歯牙移植症例集2022①
こんにちはハートフル総合歯科グループの野田裕亮と申します。
今回から歯牙移植についてお話していきます。
以前のブログや当院のY O U T U B Eでも歯牙移植について取り上げておりましたが、
今回からは歯牙移植症例集として、歯牙移植の治療の流れについてお話できればと思います。

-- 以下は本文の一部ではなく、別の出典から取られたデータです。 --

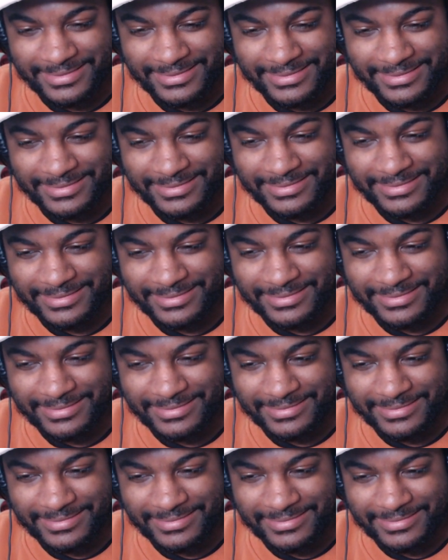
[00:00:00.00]

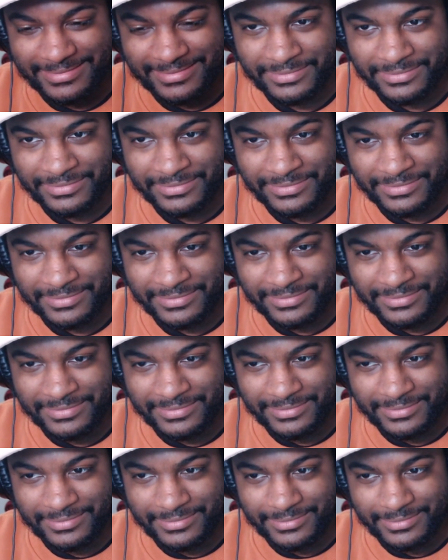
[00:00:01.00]

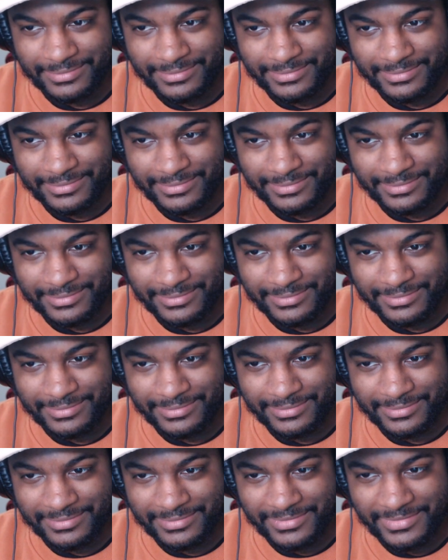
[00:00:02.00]

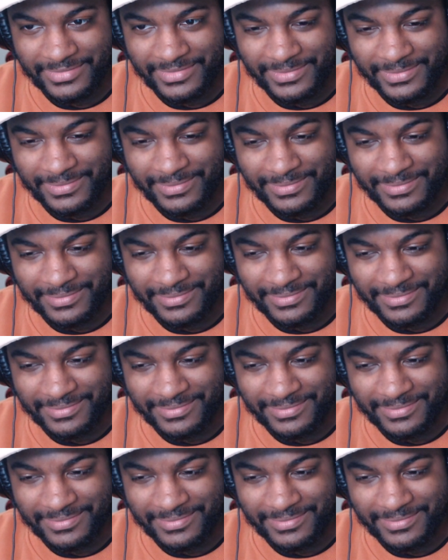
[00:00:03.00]
[no speech]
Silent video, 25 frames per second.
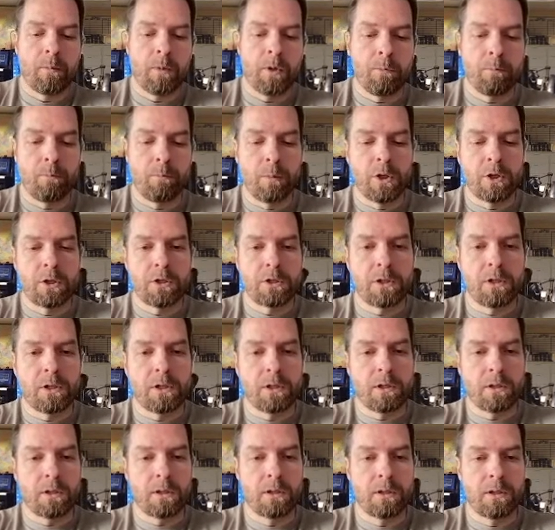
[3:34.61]

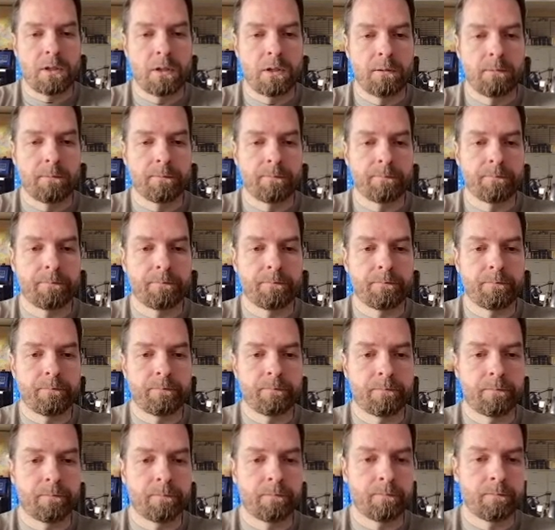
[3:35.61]
Merchant,
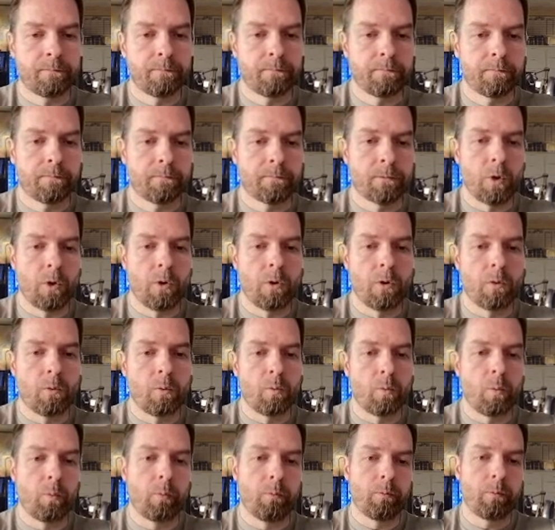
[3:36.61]
or
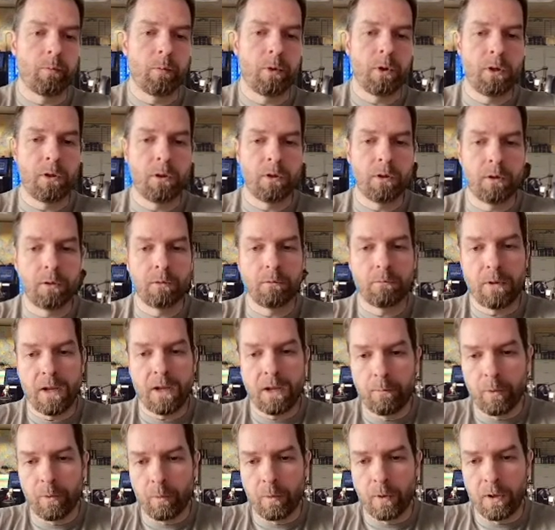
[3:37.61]
you can
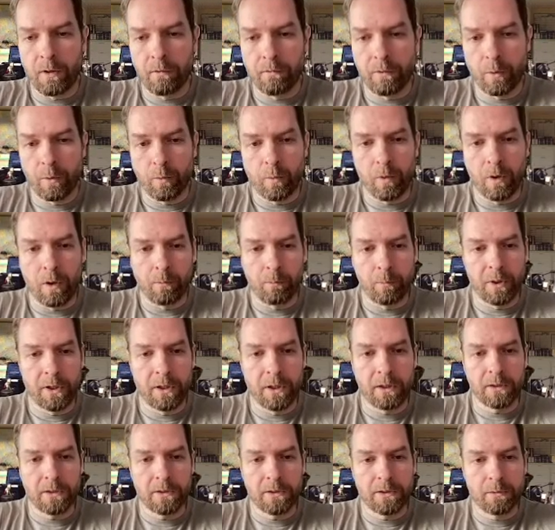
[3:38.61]
name it whatever you want, but
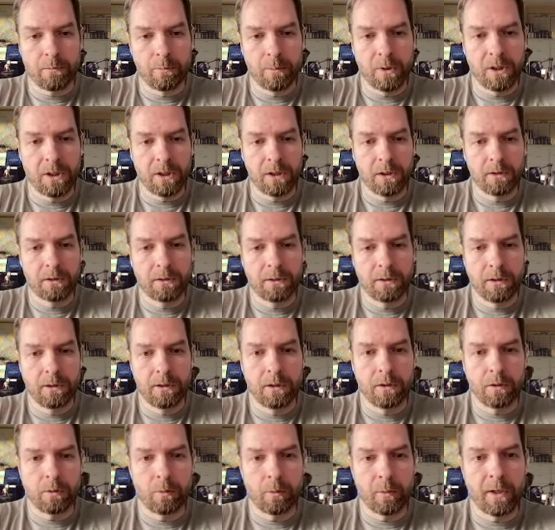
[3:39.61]
it should be,
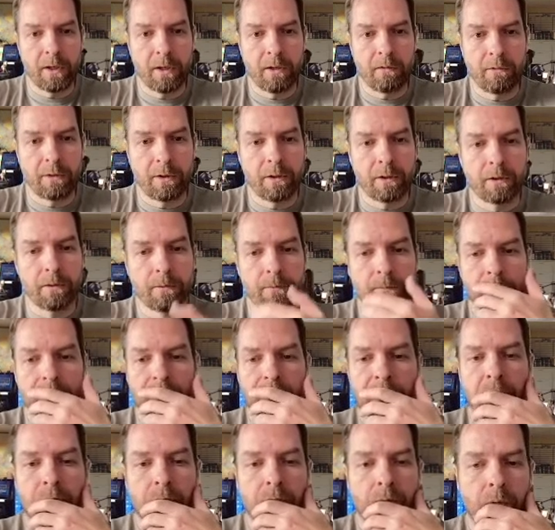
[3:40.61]
wherever
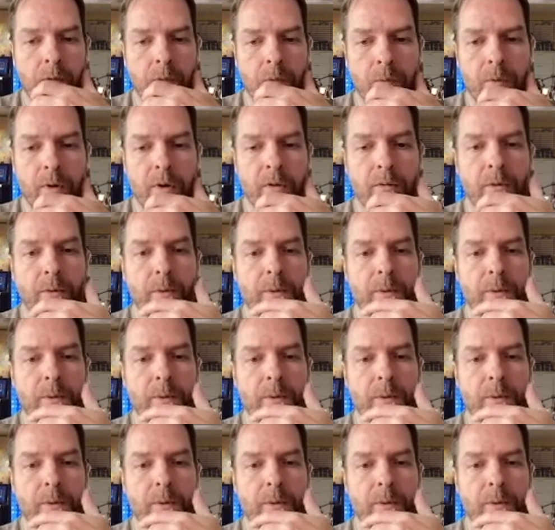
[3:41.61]
it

右下の奥歯がぐらつくという訴えで来院された30代男性。
レントゲンから、親知らずが手前の歯の歯根に引っかかっていているのが見て取れます。
残念ながらこの歯は保存ができません。
保存できない歯を抜歯して矯正治療を行うか、
親知らずとともに抜歯を行ってインプラント治療を行うのが一般的だと思います。
保存不可能な歯は、むし歯が大きいものの、周囲の骨に炎症はさほど起こっておらず、
また親知らずも湾曲した歯根なものの、丸っこい、抜歯時に折れなさそうなドナー歯候補となりそうなため、歯牙移植の提案を行いました。
事前C Tにより移植床のサイズの確認、顎骨内の神経・血管までの距離の確認
ドナー歯のサイズの確認を行います。
インプラントシミュレーションソフトにより、移植床にドナー歯のサイズをトレースして
移植可能かの診断を行います。
これが術前
そして移植した状態がこちら
4週間の固定期間ののちに根管治療へと移行します。
固定を除去して動揺が少なければ、写真のようにラバーダムをかけ、
唾液の侵入を防ぎながら根管治療へと移行します。
根管充填時の写真がこちら
土台を立てて、最終的な被せ物を入れて終了です。
ここまでの治療期間はおよそ3ヶ月前後。
移植後の治癒経過により、この期間は前後しますが、
ご自分の歯を残せるこの治療は究極の「保存的治療」だと考えます。
この歯牙移植の患者さんは2019年歯牙移植を行い、現在2年半が過ぎようとしています。現在のところ痛みも揺れもなく、快適な日常を送られています。
定期検診にも欠かさずいらっしゃり、こちらも安心して経過を追っております。
歯牙移植を始めてまだ浅い症例のため、手術中の写真等がないのが申し訳ありませんが、
レントゲン写真からも経過が良好なことがお分かりいただけますでしょうか。
次回以降も歯牙移植症例集をあげていければと思いますので是非ご覧いただければ幸いです。